- Aziz, Ramy K;
- Monk, Jonathan M;
- Lewis, Robert M;
- In Loh, Suh;
- Mishra, Arti;
- Abhay Nagle, Amrita;
- Satyanarayana, Chitkala;
- Dhakshinamoorthy, Saravanakumar;
- Luche, Michele;
- Kitchen, Douglas B;
- Andrews, Kathleen A;
- Fong, Nicole L;
- Li, Howard J;
- Palsson, Bernhard O;
- Charusanti, Pep
Mathematical models of metabolism from bacterial systems biology have proven their utility across multiple fields, for example metabolic engineering, growth phenotype simulation, and biological discovery. The usefulness of the models stems from their ability to compute a link between genotype and phenotype, but their ability to accurately simulate gene-gene interactions has not been investigated extensively.

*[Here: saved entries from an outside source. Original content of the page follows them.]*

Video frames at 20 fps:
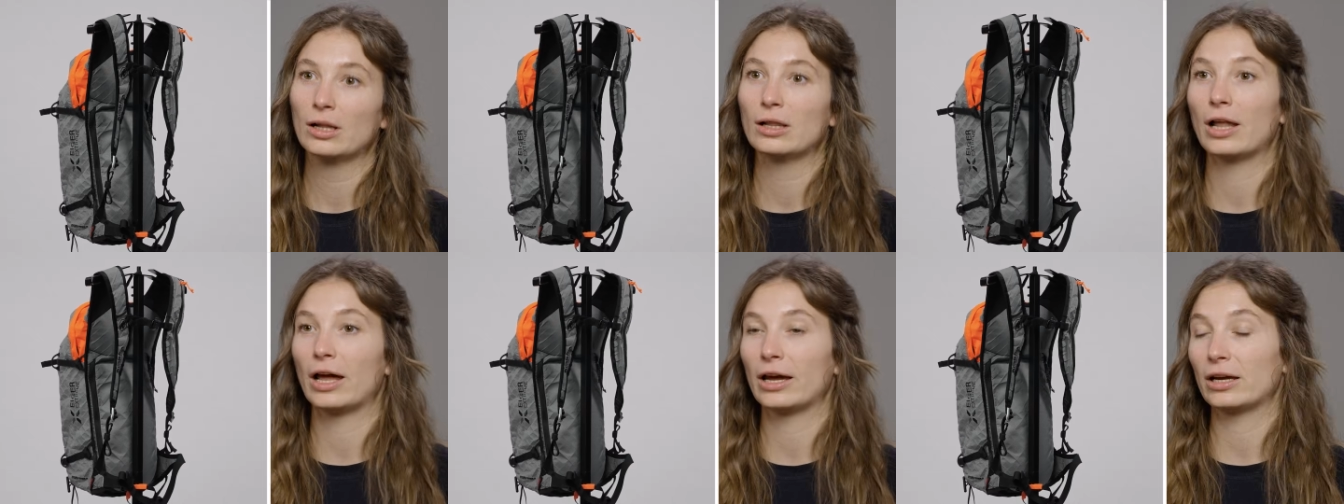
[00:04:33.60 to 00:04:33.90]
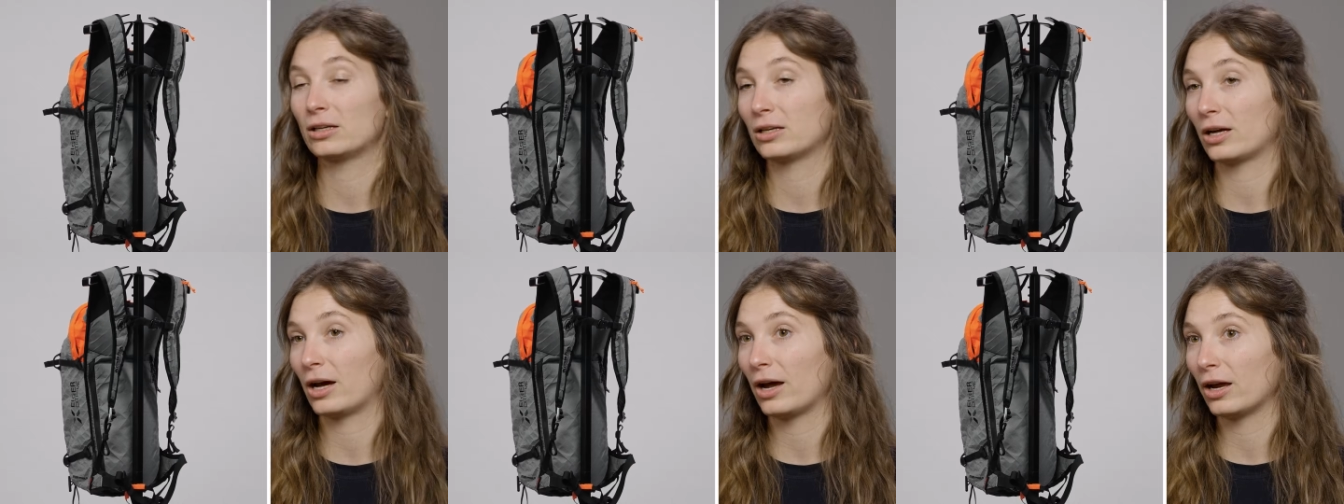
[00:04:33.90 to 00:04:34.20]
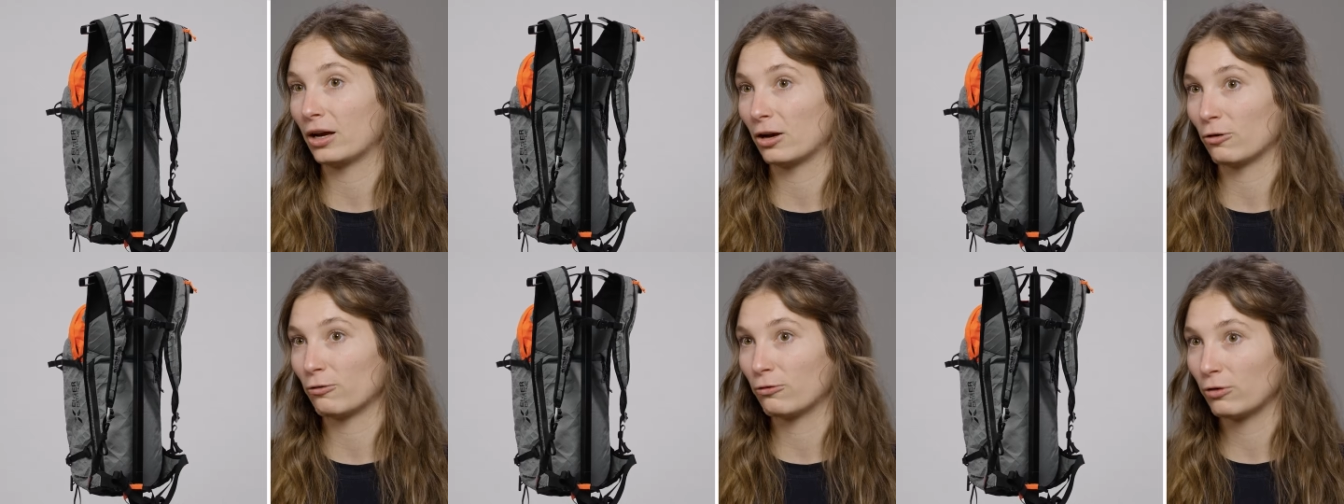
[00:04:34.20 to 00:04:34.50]
like the
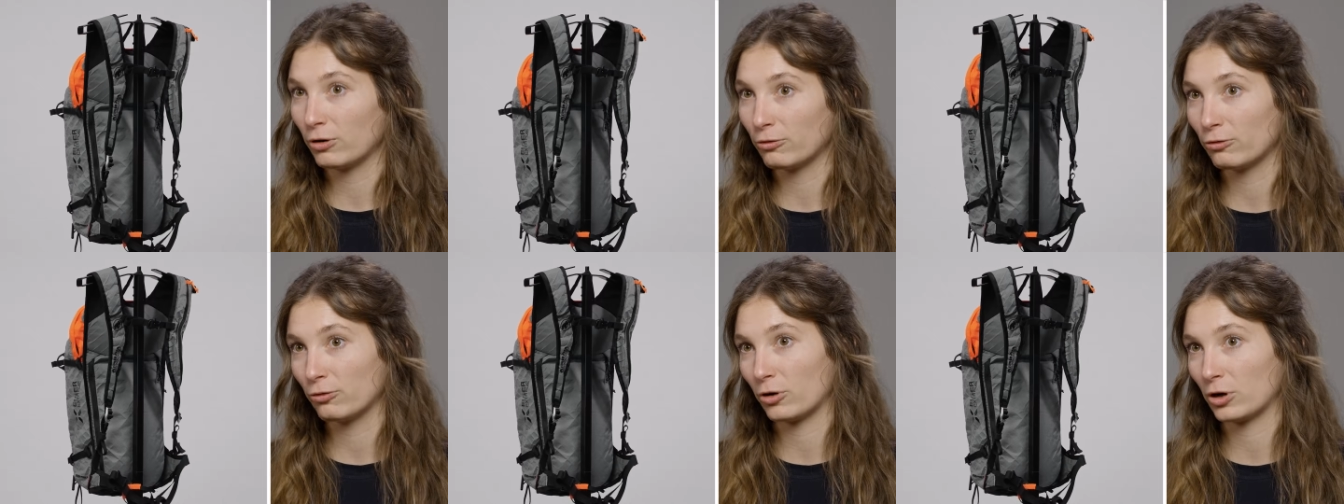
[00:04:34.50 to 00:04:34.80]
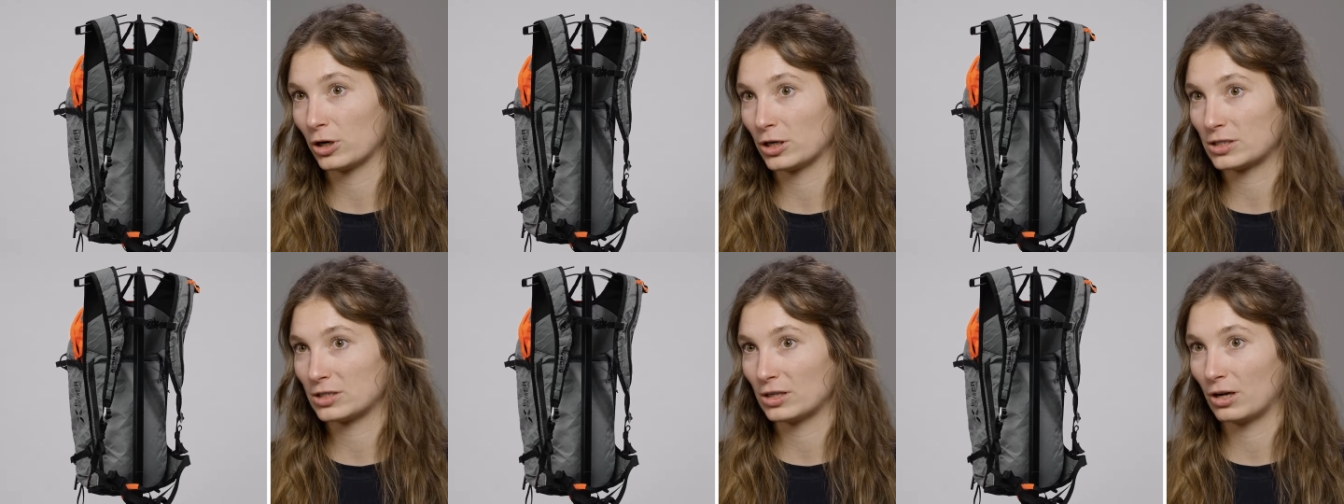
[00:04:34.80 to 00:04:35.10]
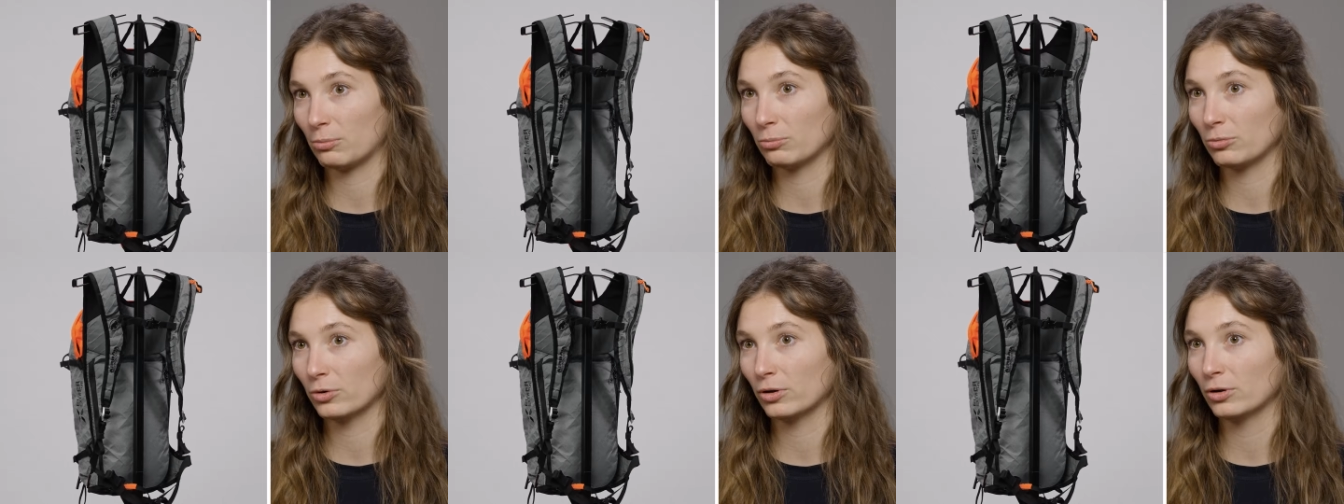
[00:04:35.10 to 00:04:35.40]
Eiger Free for
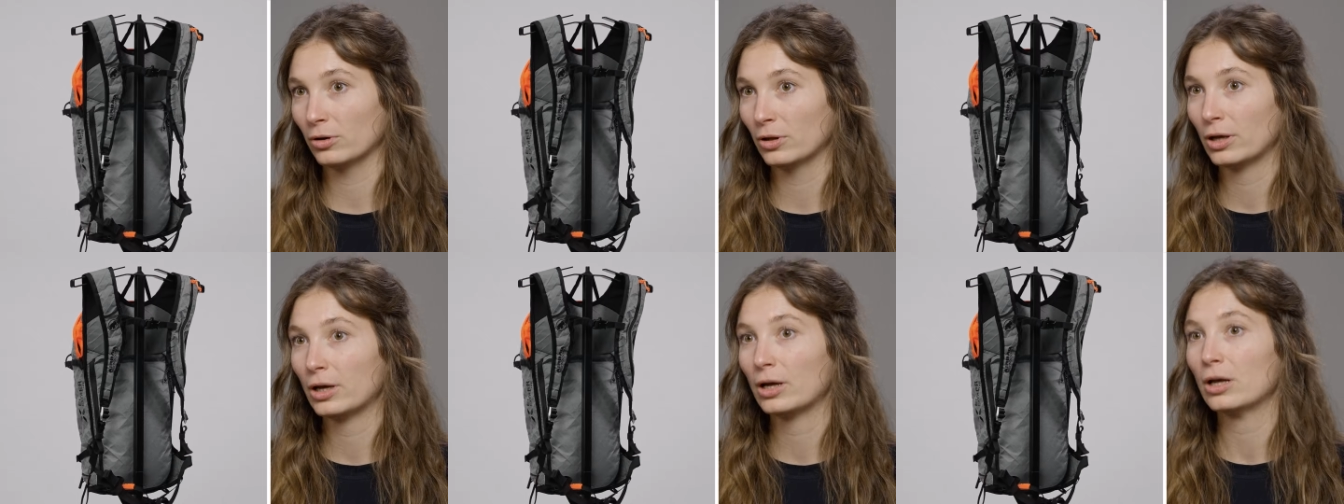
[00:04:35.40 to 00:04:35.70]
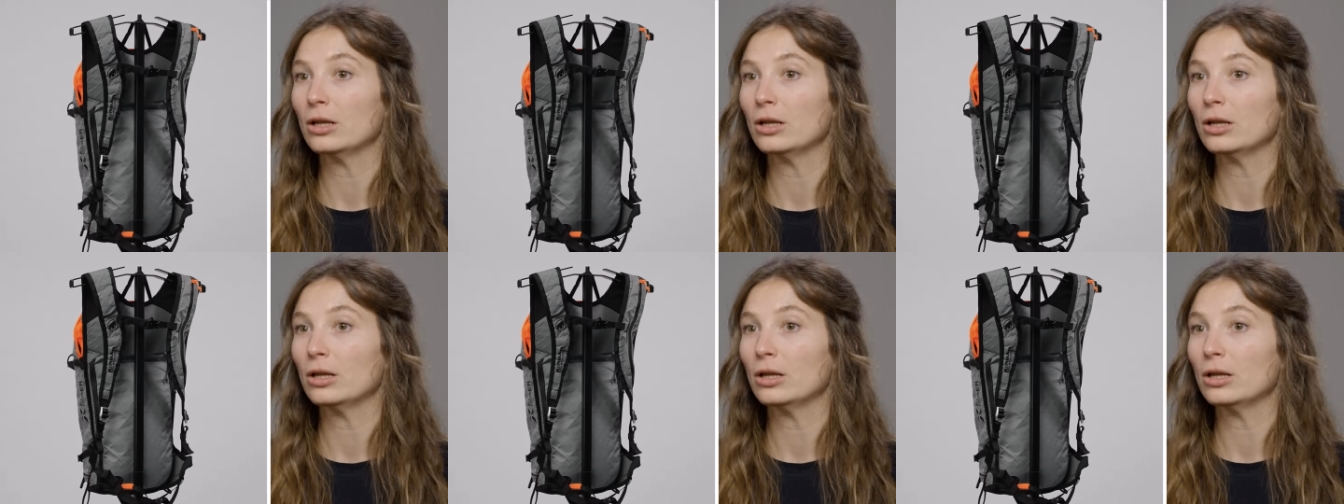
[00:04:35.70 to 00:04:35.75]
example.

Here we assess how accurately a metabolic model for Escherichia coli computes one particular type of gene-gene interaction, synthetic lethality, and find that the accuracy rate is between 25% and 43%. The most common failure modes were incorrect computation of single gene essentiality and biological information that was missing from the model. Moreover, we performed virtual and biological screening against several synthetic lethal pairs to explore whether two-compound formulations could be found that inhibit the growth of Gram-negative bacteria. One set of molecules was identified that, depending on the concentrations, inhibits E. coli and S. enterica serovar Typhimurium in an additive or antagonistic manner. These findings pinpoint specific ways in which to improve the predictive ability of metabolic models, and highlight one potential application of systems biology to drug discovery and translational medicine.